EXERCISE DATA: Begin

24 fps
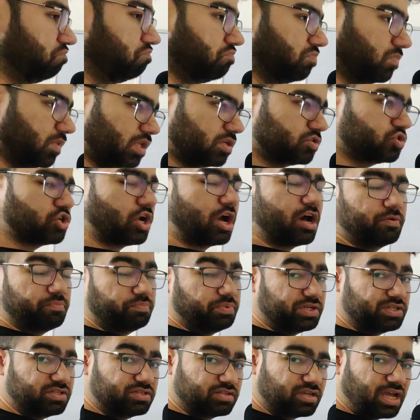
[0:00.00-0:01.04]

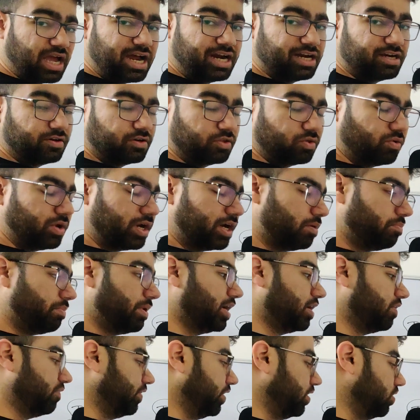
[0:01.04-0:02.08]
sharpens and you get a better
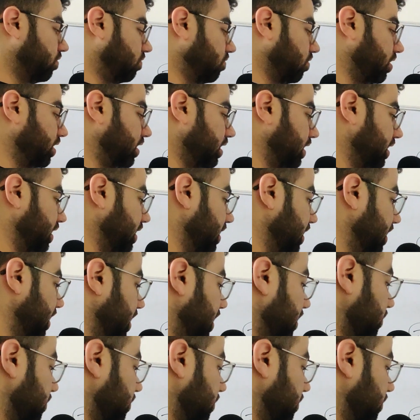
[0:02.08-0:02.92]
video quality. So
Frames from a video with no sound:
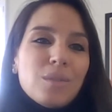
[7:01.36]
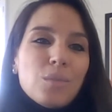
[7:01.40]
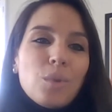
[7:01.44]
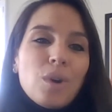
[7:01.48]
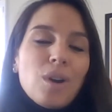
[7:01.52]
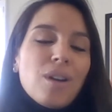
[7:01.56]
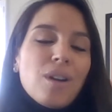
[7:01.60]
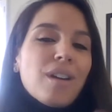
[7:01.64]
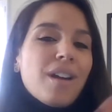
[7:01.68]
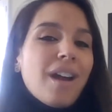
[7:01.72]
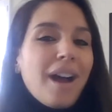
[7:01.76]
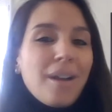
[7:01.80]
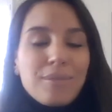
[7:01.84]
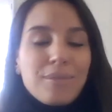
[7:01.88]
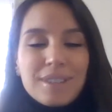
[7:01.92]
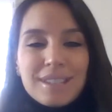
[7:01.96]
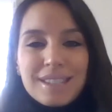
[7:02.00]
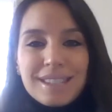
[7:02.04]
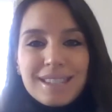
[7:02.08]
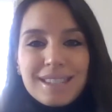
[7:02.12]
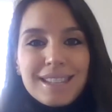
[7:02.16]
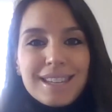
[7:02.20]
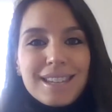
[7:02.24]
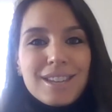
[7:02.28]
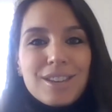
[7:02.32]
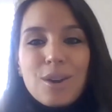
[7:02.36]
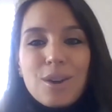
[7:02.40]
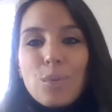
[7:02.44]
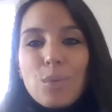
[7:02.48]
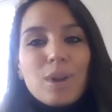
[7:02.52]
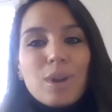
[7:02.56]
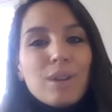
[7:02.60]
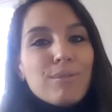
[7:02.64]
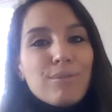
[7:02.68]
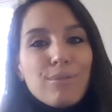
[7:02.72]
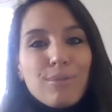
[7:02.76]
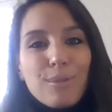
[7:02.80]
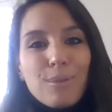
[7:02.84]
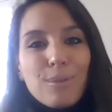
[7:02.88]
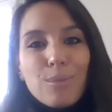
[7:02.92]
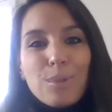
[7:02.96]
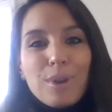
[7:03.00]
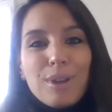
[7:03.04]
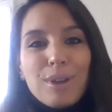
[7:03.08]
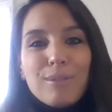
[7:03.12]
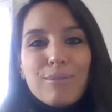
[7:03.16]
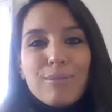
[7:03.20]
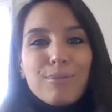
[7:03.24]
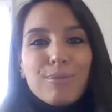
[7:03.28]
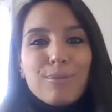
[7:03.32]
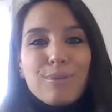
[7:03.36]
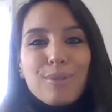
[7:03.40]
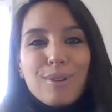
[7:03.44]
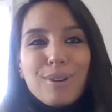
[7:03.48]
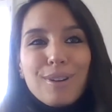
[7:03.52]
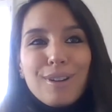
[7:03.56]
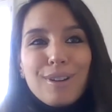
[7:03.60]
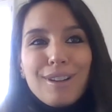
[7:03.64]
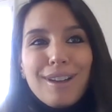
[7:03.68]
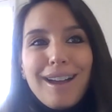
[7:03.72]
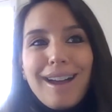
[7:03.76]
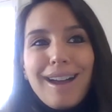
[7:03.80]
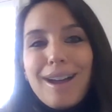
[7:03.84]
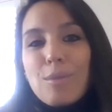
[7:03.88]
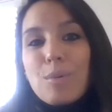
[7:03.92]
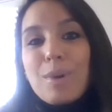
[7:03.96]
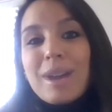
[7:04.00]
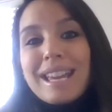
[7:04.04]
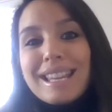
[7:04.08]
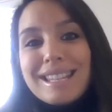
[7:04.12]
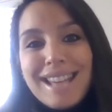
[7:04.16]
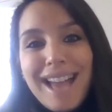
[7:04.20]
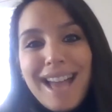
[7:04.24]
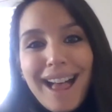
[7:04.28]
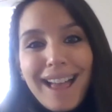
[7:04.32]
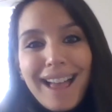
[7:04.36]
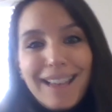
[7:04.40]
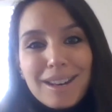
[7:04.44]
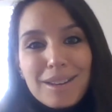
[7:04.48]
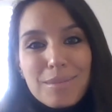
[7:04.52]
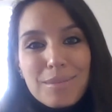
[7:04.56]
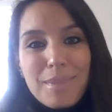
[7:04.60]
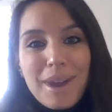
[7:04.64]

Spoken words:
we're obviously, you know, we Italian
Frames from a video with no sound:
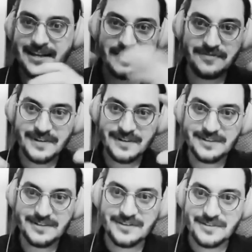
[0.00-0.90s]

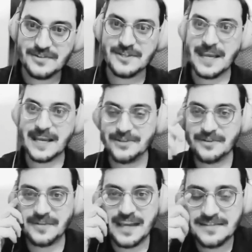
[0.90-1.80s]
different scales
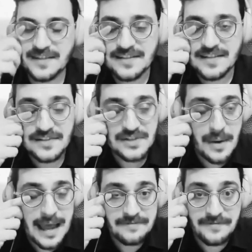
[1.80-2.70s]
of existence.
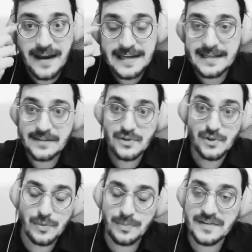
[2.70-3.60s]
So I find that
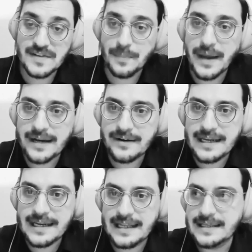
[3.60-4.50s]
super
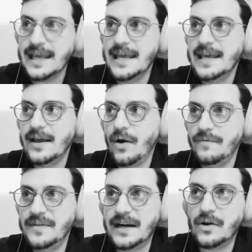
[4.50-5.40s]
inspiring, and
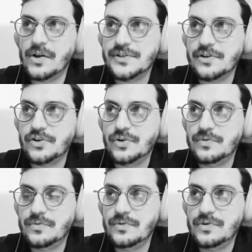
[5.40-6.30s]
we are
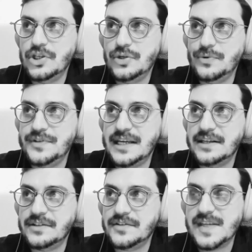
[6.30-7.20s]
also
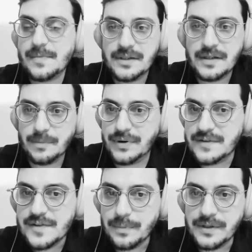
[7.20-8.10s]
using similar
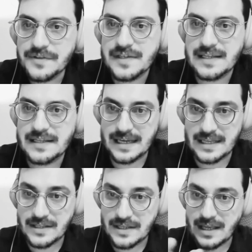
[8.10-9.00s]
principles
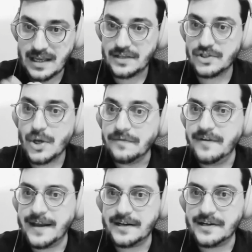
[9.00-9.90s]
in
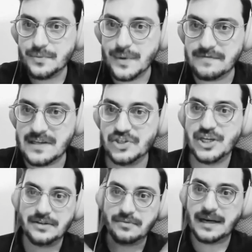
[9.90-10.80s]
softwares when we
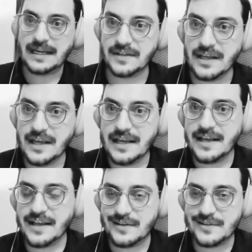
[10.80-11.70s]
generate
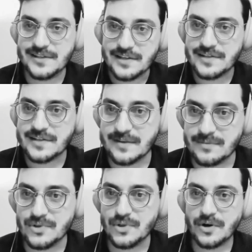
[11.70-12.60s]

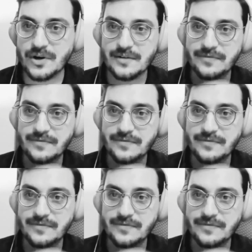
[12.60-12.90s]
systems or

EXERCISE DATA: End

TASK DIRECTIONS:
An exact copy of all the data above is required; omit any pictures.

EXERCISE OUTPUT:
24 fps
[0:00.00-0:01.04]

[0:01.04-0:02.08]
sharpens and you get a better
[0:02.08-0:02.92]
video quality. So
Frames from a video with no sound:
[7:01.36]
[7:01.40]
[7:01.44]
[7:01.48]
[7:01.52]
[7:01.56]
[7:01.60]
[7:01.64]
[7:01.68]
[7:01.72]
[7:01.76]
[7:01.80]
[7:01.84]
[7:01.88]
[7:01.92]
[7:01.96]
[7:02.00]
[7:02.04]
[7:02.08]
[7:02.12]
[7:02.16]
[7:02.20]
[7:02.24]
[7:02.28]
[7:02.32]
[7:02.36]
[7:02.40]
[7:02.44]
[7:02.48]
[7:02.52]
[7:02.56]
[7:02.60]
[7:02.64]
[7:02.68]
[7:02.72]
[7:02.76]
[7:02.80]
[7:02.84]
[7:02.88]
[7:02.92]
[7:02.96]
[7:03.00]
[7:03.04]
[7:03.08]
[7:03.12]
[7:03.16]
[7:03.20]
[7:03.24]
[7:03.28]
[7:03.32]
[7:03.36]
[7:03.40]
[7:03.44]
[7:03.48]
[7:03.52]
[7:03.56]
[7:03.60]
[7:03.64]
[7:03.68]
[7:03.72]
[7:03.76]
[7:03.80]
[7:03.84]
[7:03.88]
[7:03.92]
[7:03.96]
[7:04.00]
[7:04.04]
[7:04.08]
[7:04.12]
[7:04.16]
[7:04.20]
[7:04.24]
[7:04.28]
[7:04.32]
[7:04.36]
[7:04.40]
[7:04.44]
[7:04.48]
[7:04.52]
[7:04.56]
[7:04.60]
[7:04.64]

Spoken words:
we're obviously, you know, we Italian
Frames from a video with no sound:
[0.00-0.90s]

[0.90-1.80s]
different scales
[1.80-2.70s]
of existence.
[2.70-3.60s]
So I find that
[3.60-4.50s]
super
[4.50-5.40s]
inspiring, and
[5.40-6.30s]
we are
[6.30-7.20s]
also
[7.20-8.10s]
using similar
[8.10-9.00s]
principles
[9.00-9.90s]
in
[9.90-10.80s]
softwares when we
[10.80-11.70s]
generate
[11.70-12.60s]

[12.60-12.90s]
systems or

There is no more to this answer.